Collected data:
————————
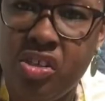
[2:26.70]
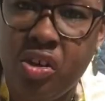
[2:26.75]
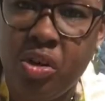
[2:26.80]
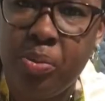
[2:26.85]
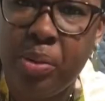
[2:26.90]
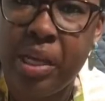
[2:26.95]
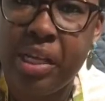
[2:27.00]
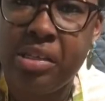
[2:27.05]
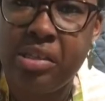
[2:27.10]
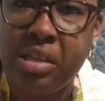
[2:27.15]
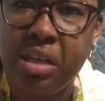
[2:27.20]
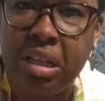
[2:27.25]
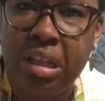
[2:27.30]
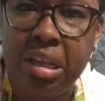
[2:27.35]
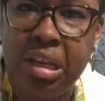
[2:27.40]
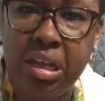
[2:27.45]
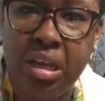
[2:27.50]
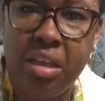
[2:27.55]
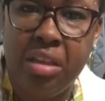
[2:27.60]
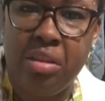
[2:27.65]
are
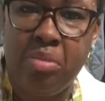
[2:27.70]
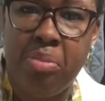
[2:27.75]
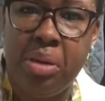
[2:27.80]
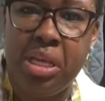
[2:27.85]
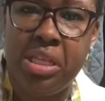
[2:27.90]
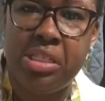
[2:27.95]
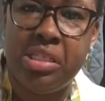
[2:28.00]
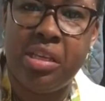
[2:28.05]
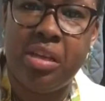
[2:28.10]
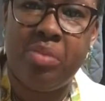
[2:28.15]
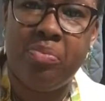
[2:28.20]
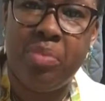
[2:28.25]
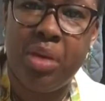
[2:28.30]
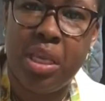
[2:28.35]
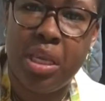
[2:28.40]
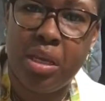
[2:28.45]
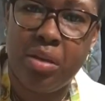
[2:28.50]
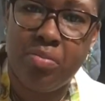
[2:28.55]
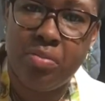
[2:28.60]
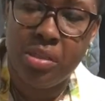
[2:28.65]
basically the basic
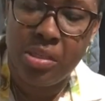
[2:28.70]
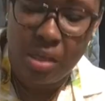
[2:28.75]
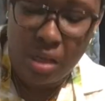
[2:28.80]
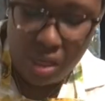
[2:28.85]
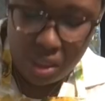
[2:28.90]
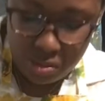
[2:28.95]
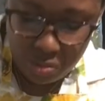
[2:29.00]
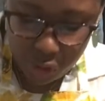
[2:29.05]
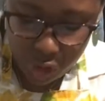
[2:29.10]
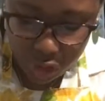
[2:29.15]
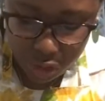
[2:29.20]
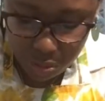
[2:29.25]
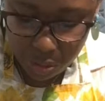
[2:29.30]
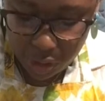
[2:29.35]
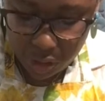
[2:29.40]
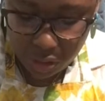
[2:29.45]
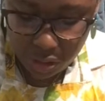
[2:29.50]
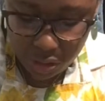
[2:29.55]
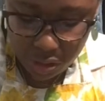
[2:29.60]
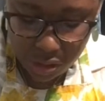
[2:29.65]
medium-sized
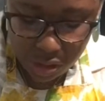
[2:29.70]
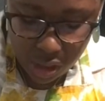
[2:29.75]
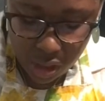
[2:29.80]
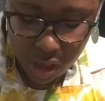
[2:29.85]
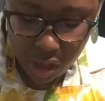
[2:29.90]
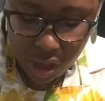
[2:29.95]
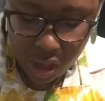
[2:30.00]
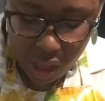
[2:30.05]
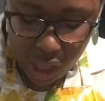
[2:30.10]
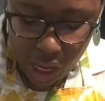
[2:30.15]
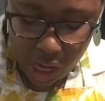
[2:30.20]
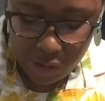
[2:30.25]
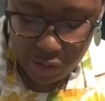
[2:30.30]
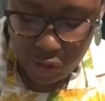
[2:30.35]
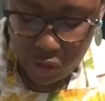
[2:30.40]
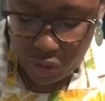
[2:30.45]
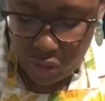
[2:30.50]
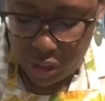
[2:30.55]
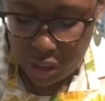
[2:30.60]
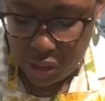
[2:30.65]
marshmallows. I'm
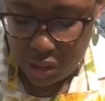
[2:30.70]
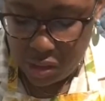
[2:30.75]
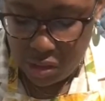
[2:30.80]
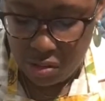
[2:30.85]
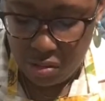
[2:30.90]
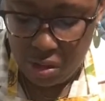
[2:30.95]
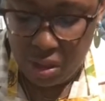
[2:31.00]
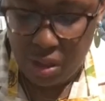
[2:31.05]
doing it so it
————————
--- ABOUT THIS TASK ---
Print the data once more without any change, skipping each picture.

--- TASK RESULT ---
[2:26.70]
[2:26.75]
[2:26.80]
[2:26.85]
[2:26.90]
[2:26.95]
[2:27.00]
[2:27.05]
[2:27.10]
[2:27.15]
[2:27.20]
[2:27.25]
[2:27.30]
[2:27.35]
[2:27.40]
[2:27.45]
[2:27.50]
[2:27.55]
[2:27.60]
[2:27.65]
are
[2:27.70]
[2:27.75]
[2:27.80]
[2:27.85]
[2:27.90]
[2:27.95]
[2:28.00]
[2:28.05]
[2:28.10]
[2:28.15]
[2:28.20]
[2:28.25]
[2:28.30]
[2:28.35]
[2:28.40]
[2:28.45]
[2:28.50]
[2:28.55]
[2:28.60]
[2:28.65]
basically the basic
[2:28.70]
[2:28.75]
[2:28.80]
[2:28.85]
[2:28.90]
[2:28.95]
[2:29.00]
[2:29.05]
[2:29.10]
[2:29.15]
[2:29.20]
[2:29.25]
[2:29.30]
[2:29.35]
[2:29.40]
[2:29.45]
[2:29.50]
[2:29.55]
[2:29.60]
[2:29.65]
medium-sized
[2:29.70]
[2:29.75]
[2:29.80]
[2:29.85]
[2:29.90]
[2:29.95]
[2:30.00]
[2:30.05]
[2:30.10]
[2:30.15]
[2:30.20]
[2:30.25]
[2:30.30]
[2:30.35]
[2:30.40]
[2:30.45]
[2:30.50]
[2:30.55]
[2:30.60]
[2:30.65]
marshmallows. I'm
[2:30.70]
[2:30.75]
[2:30.80]
[2:30.85]
[2:30.90]
[2:30.95]
[2:31.00]
[2:31.05]
doing it so it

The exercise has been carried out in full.